* **REQUIRED ACTION**: Starting from the first line below, copy the whole listing exactly.

* **DATA FOR REVIEW**:
▼
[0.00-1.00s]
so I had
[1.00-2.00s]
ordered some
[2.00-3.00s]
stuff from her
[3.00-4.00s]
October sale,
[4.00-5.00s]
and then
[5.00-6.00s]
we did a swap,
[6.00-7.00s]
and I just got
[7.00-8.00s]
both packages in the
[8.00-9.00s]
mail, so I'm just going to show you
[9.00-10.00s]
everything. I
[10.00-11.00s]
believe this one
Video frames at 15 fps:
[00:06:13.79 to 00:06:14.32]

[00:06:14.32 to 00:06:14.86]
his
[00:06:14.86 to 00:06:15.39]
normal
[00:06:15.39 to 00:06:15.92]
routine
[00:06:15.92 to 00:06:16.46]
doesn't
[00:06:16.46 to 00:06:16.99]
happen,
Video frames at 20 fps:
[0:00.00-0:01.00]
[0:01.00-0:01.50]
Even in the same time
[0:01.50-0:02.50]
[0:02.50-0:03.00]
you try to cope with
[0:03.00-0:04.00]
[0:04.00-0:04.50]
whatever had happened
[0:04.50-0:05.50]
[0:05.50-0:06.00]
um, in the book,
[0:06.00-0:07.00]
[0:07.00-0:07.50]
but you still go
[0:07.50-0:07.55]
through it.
▲
* **SOLUTION FOR THIS TASK**:
[0.00-1.00s]
so I had
[1.00-2.00s]
ordered some
[2.00-3.00s]
stuff from her
[3.00-4.00s]
October sale,
[4.00-5.00s]
and then
[5.00-6.00s]
we did a swap,
[6.00-7.00s]
and I just got
[7.00-8.00s]
both packages in the
[8.00-9.00s]
mail, so I'm just going to show you
[9.00-10.00s]
everything. I
[10.00-11.00s]
believe this one
Video frames at 15 fps:
[00:06:13.79 to 00:06:14.32]

[00:06:14.32 to 00:06:14.86]
his
[00:06:14.86 to 00:06:15.39]
normal
[00:06:15.39 to 00:06:15.92]
routine
[00:06:15.92 to 00:06:16.46]
doesn't
[00:06:16.46 to 00:06:16.99]
happen,
Video frames at 20 fps:
[0:00.00-0:01.00]
[0:01.00-0:01.50]
Even in the same time
[0:01.50-0:02.50]
[0:02.50-0:03.00]
you try to cope with
[0:03.00-0:04.00]
[0:04.00-0:04.50]
whatever had happened
[0:04.50-0:05.50]
[0:05.50-0:06.00]
um, in the book,
[0:06.00-0:07.00]
[0:07.00-0:07.50]
but you still go
[0:07.50-0:07.55]
through it.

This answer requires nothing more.